Monday, Jul. 01, 1974
Mobilizing Marcor?
The oil industry might seem to be in little need of diversification, given its dramatic rise in profits. Even so, the international oil companies, facing the certainty of takeovers of their overseas wells by many foreign governments, have been seeking to hedge their bets. Gulf Oil, for example, in the last year has tried unsuccessfully to buy the CNA insurance business and even the Ringling Bros.-Barnum & Bailey circus. Last week Mobil Oil went it one better by announcing plans to make a tender offer for 51% of the stock of Marcor Inc., the parent company of the Montgomery Ward retail chain and Container Corp., a packaging giant.
The combination would be one of the biggest in U.S. business history. At last week's prices, buying the necessary shares would cost Mobil (which already owns 4.5% of Marcor's stock) at least $350 million. Adding Marcor's $4 billion 1973 sales to Mobil's $11 billion would boost Mobil from seventh rank in the FORTUNE 500 list to fourth.
Mobil quickly ran into a barrage of objections. Congressional critics noted that oil companies have said that their high profits (Mobil's rose 48% in 1973, to $849 million) were needed to finance oil exploration, production and refinery building--not diversification.
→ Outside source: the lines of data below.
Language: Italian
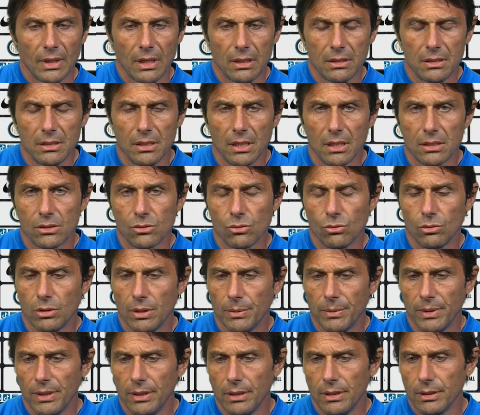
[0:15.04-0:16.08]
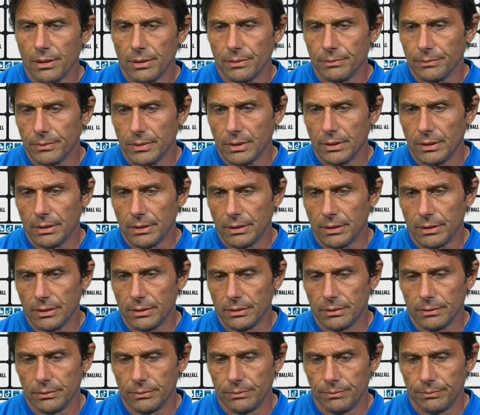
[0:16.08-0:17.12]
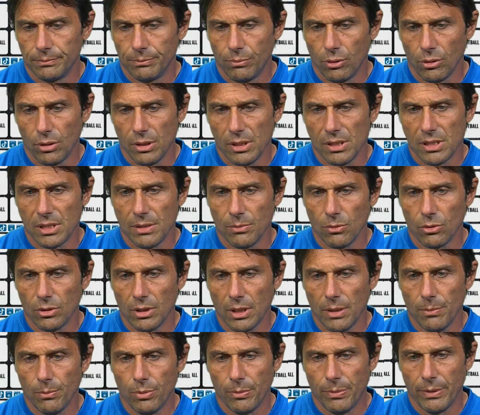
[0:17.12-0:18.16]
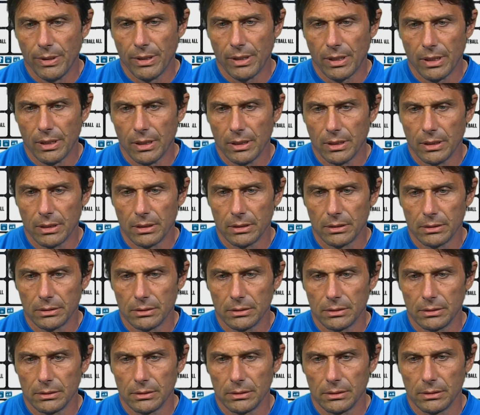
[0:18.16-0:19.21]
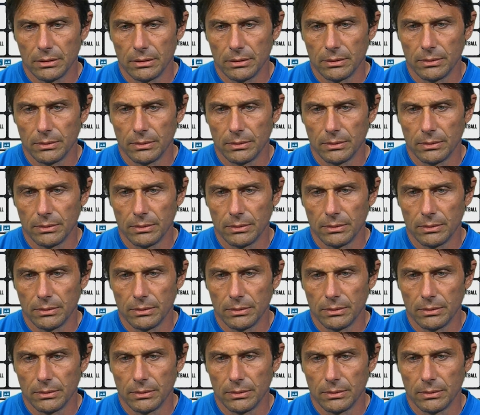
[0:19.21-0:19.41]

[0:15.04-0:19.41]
Ah sì, assolutamente, eh, pochissimo tempo per, uh,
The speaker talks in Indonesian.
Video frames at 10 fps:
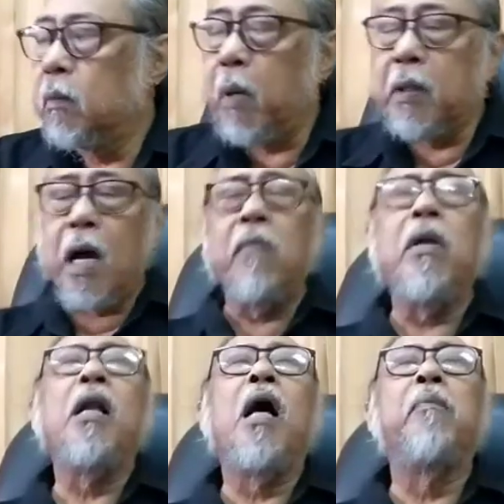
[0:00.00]
Pada
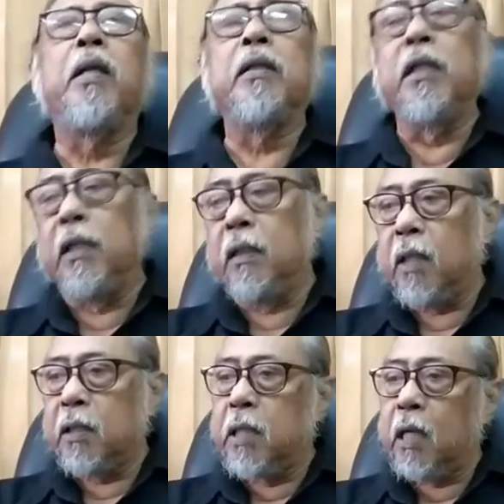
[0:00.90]
awal abad ini
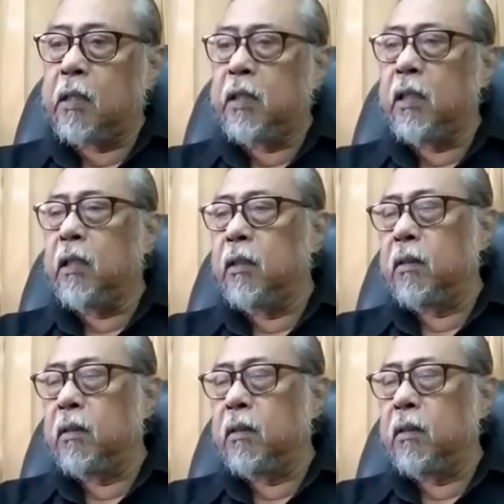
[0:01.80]
terjadi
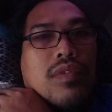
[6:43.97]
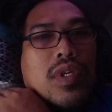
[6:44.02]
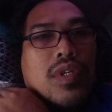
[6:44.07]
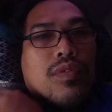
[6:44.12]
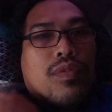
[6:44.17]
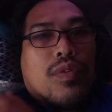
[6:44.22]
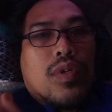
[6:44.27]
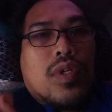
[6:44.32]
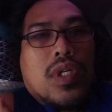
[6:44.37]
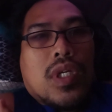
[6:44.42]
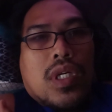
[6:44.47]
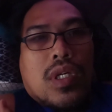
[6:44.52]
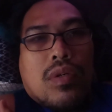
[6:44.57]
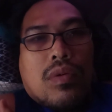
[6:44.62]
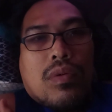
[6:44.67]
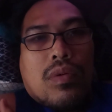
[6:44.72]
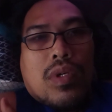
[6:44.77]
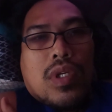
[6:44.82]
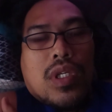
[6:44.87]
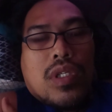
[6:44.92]
bye for
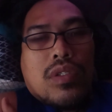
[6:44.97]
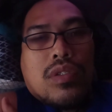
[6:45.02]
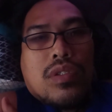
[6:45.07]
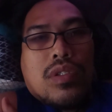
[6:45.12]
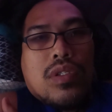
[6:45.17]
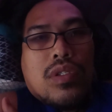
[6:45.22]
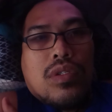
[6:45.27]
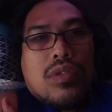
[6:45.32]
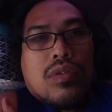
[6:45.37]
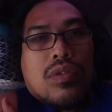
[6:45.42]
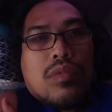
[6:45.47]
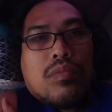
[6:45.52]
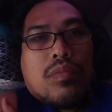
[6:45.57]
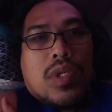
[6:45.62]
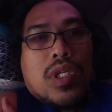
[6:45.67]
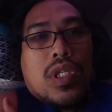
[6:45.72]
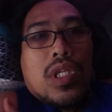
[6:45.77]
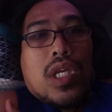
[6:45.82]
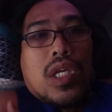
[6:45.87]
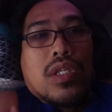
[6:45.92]
now and see you on
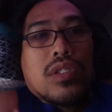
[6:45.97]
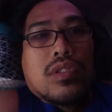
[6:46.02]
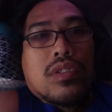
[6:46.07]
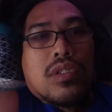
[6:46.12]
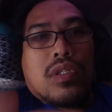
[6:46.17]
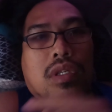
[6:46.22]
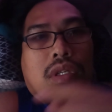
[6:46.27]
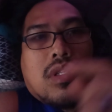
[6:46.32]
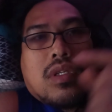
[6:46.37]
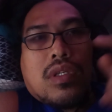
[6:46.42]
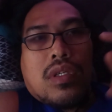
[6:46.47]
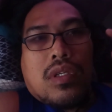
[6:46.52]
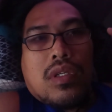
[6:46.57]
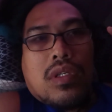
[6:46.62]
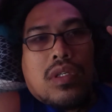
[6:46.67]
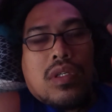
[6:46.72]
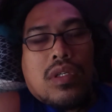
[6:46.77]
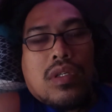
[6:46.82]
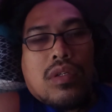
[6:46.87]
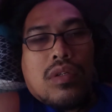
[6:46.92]
my next
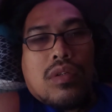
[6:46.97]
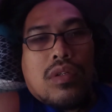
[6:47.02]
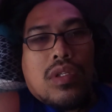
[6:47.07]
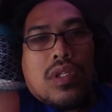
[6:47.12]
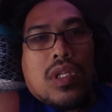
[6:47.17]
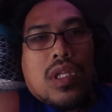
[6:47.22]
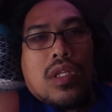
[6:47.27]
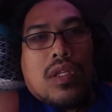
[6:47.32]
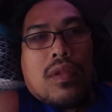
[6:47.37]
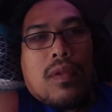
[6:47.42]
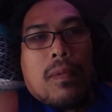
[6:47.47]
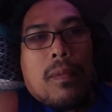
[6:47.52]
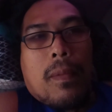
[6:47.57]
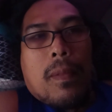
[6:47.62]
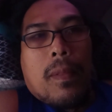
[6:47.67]
content.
Federal Energy Administrator John C. Sawhill, who has defended oil profits as "necessary" on precisely that ground, complained that Mobil's plan "puts me in a difficult position."
Big Enough. The Department of Justice is expected to look into possible antitrust violations. In 1969 John Mitchell, then Attorney General, announced that the department "may very well oppose any merger among the top 200 manufacturing firms or firms of comparable size in other industries." Since Mobil is the seventh largest industrial firm by sales and Marcor the fourth biggest general retailer by assets, a merger between them would seem to fall squarely within the Mitchell guideline.
Most important, perhaps, Marcor Chairman Leo Schoenhofen reacted coolly. In a terse ten-line statement, he said: "Marcor's management is not in a position to reach any judgment regarding the proposal." Marcor was formed in 1968 largely for the purpose of fending off takeover bids. The managements of Montgomery Ward and Container were both fearful of such attempts, so they agreed to merge into a company big enough to be beyond the reach of most takeover types, while keeping the managements separate. The arrangement has worked well: last year, Marcor's sales rose 21% and its profits 33%, to $96.7 million.
Mobil, of course, could go ahead with a tender offer to Marcor stockholders without the consent of Marcor's managers. A Mobil spokesman noted that the company has "had a policy since 1968 of seeking out diversification opportunities." Having taken six years to select a suitable partner, the odds are that Mobil will not give up easily.